I took a breath. "So I don't really know what to think of such people, at least not abstractly. I do know what to think of whoever raped Burque – he's a slime, and I'm going to find him if at all possible, and if I have anything to say about it he'll never rape anyone else ever again."
"I cannot think when I last heard such a long impromptu speech from you," Cecelia said. "But I did ask a question with a rather wide scope. And I must confess that though I could analyze the matter for some time – longer than you did – I cannot fault your conclusion. Working with you, I'm beginning to see why you only concern yourself with the corner of the world in which you live. Speculation on the nature of those who do grievous harm to others may be of academic interest, but it has little bearing on whether you can locate a particular individual, or how you might go about doing so.
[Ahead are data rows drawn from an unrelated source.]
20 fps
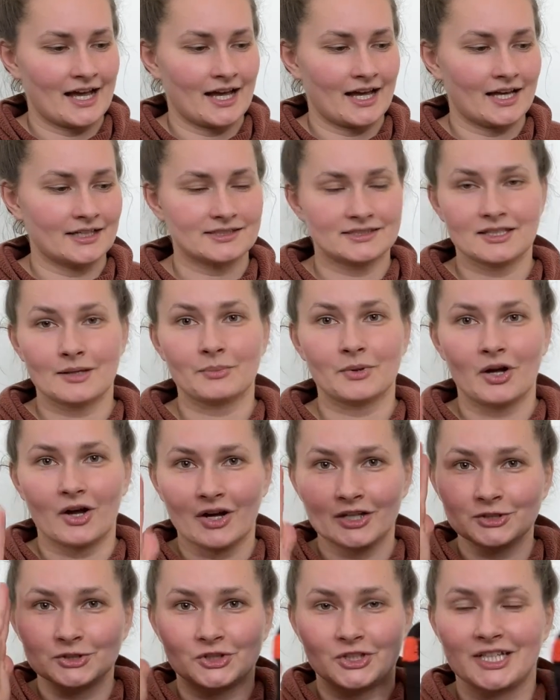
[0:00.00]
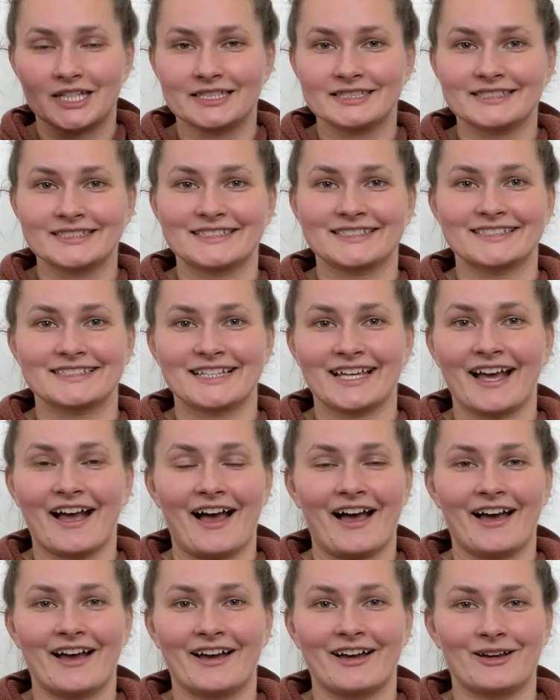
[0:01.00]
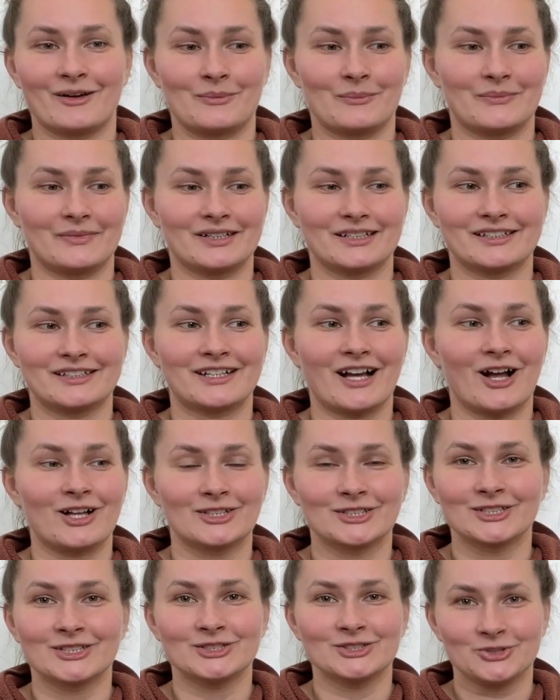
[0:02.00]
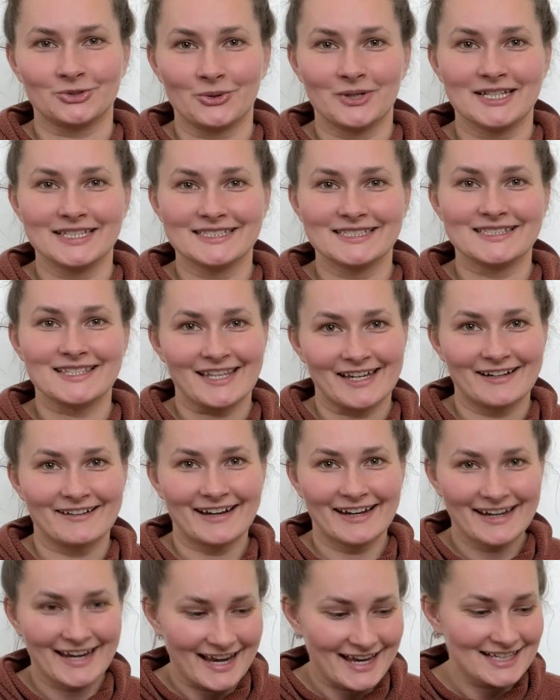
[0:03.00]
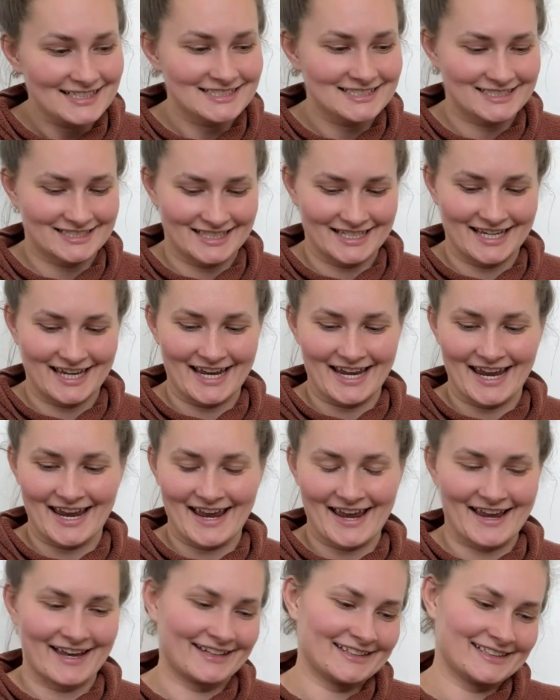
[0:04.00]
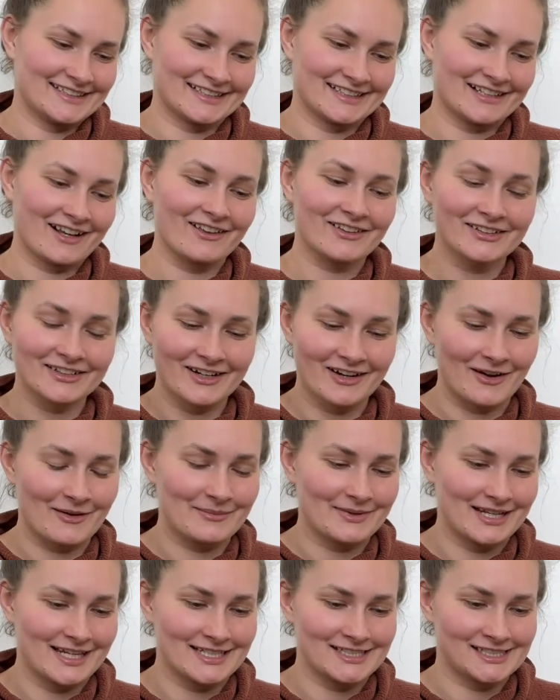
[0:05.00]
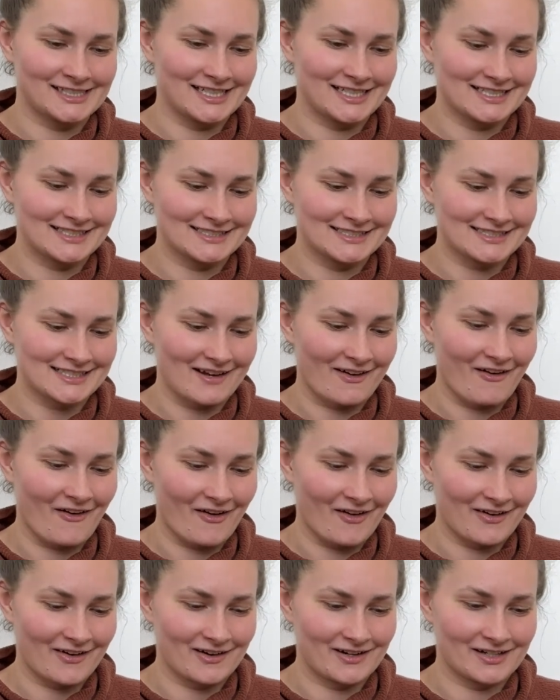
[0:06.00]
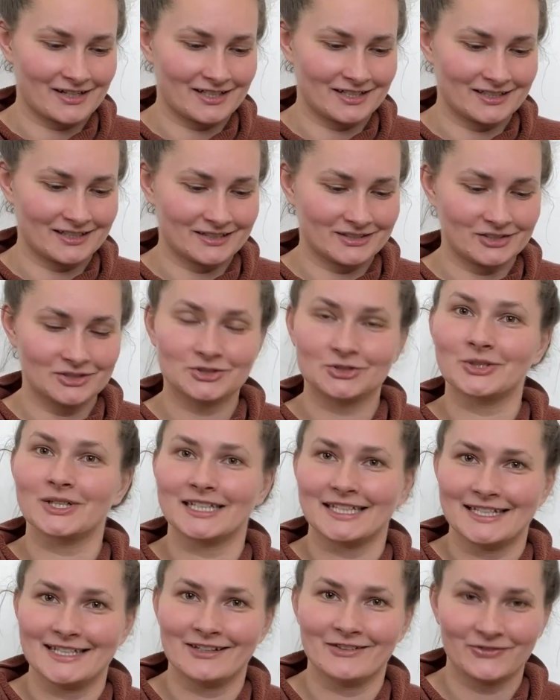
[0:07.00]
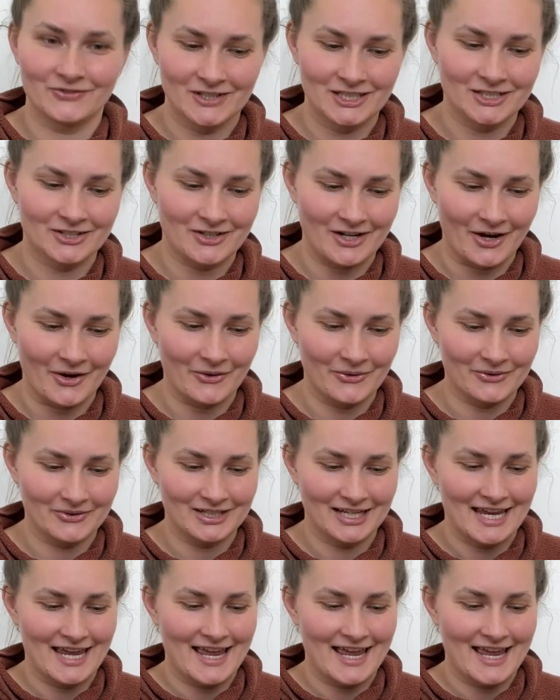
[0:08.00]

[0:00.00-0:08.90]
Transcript: subconscious color choice there, I guess. Color combinations are tricky to figure out,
It does not help Albuquerque to feel safe walking down the street, nor does it undo the harm which she has received."
"No, it don't." I thought before I said the next thing, and said it anyway. "I don't mean to jump down your throat, C, and if it sounds like that's what I'm doing I apologize. But I have told you so, more than once."
She nodded. "That is an unpleasant truth, but it is the truth. Until now I have not been equipped to grasp it – but now I believe I'm beginning to."
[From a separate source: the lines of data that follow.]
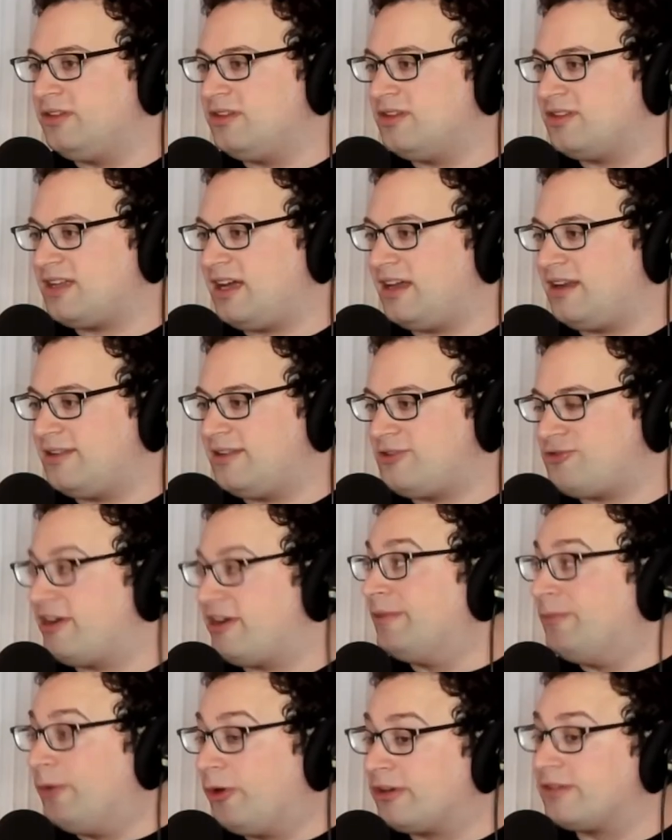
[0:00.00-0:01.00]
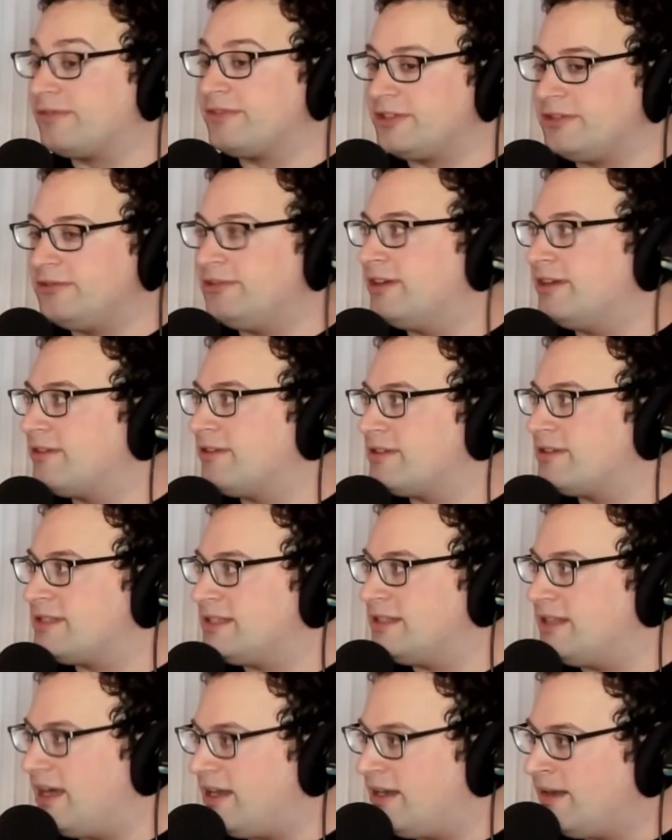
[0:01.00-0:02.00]
just gotta tread water for 2 years,
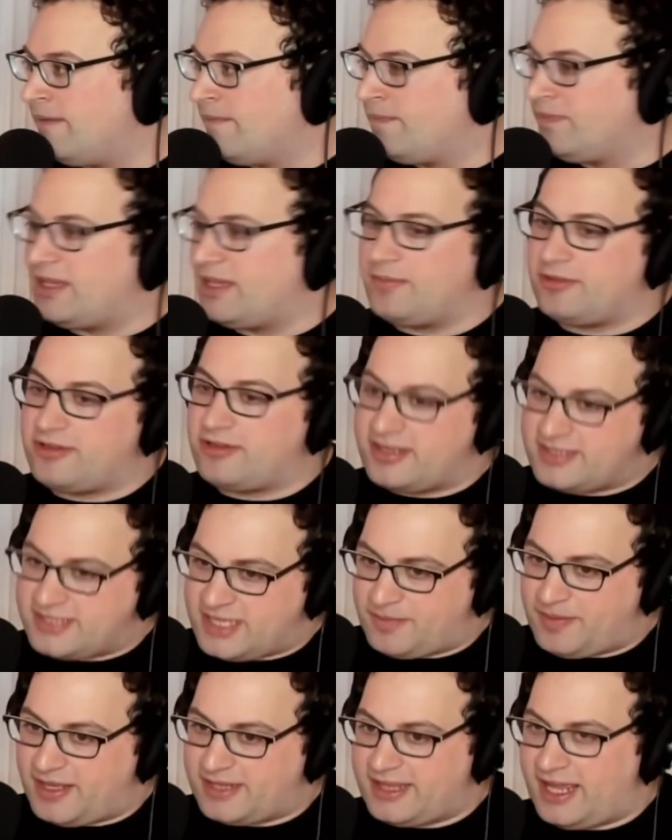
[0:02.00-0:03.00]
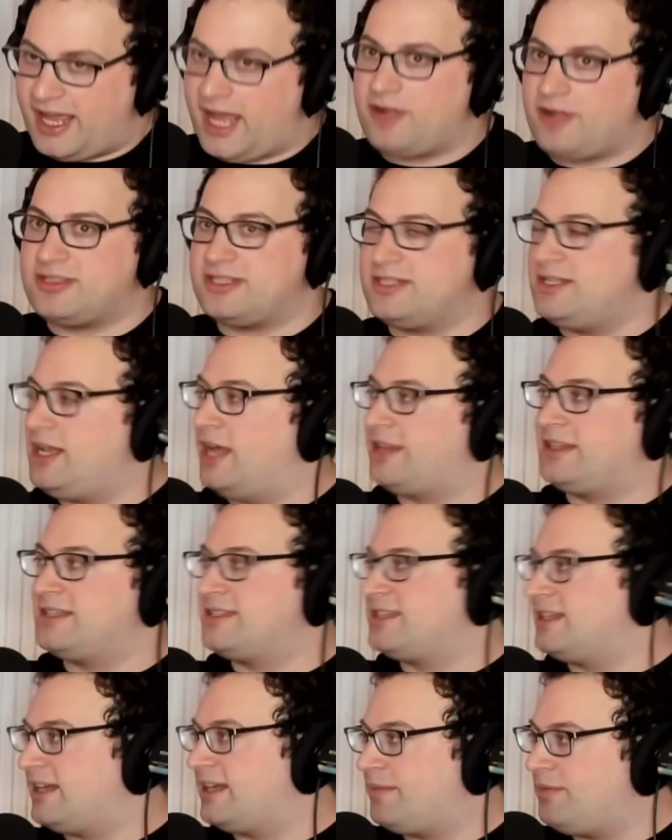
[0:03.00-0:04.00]
and then Democrats take back the House, nothing's
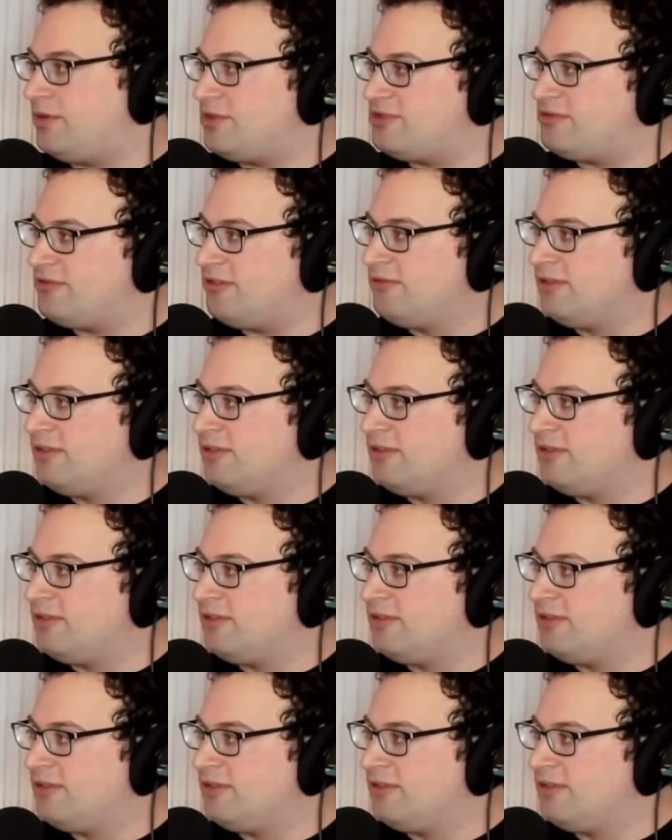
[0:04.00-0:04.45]
going to get pushed through.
"We all learn stuff we'd rather not. I know things I wish I didn't. I've seen stuff I wish I hadn't seen. I've been in places I wish didn't exist. Cecelia, until you go into a house with roaches running around inside the crib with the baby, until you try to load a drunk into the car who's so stinking and filthy you don't know what disease you'll get just from touching him, until you've gone into a house where a boy's bleeding from the rectum because of what his father's just done, until you've waded in sludge and worse, you can't really know what law enforcement is like. Yeah, there are the times when you can deliver a baby or save a jumper or do something else that's uplifting. But most of it's a daily slog through the very bottom of the barrel, an' even for those of us who've chosen to do it, it ain't easy."
"I could almost believe," she said, "that you're trying to deter me from obtaining a private investigator's license."
"No, that's not what I'm after, though if it does run you off I won't hold it against you. Tain't everyone can do this kind of work, even as seldom as I actually do it. Most people can't do it, and don't want to, and that's all right. But what I'm trying to do is help you understand what you're getting into. If you've got open eyes gong in, it'll be easier to deal with what's coming down the road. Cecelia, I'm going to teach you to investigate my way – shoot, that's the only way I know to teach. But you might, at the end of the apprenticeship, decide you want to do this differently than I do. You might want to do it full-time, or you might decide you want to take cases that I won't touch with a pole. You might even decide to open your own office. And if you do, I want you to be ready – as ready, anyways, as you can be without actually doing it."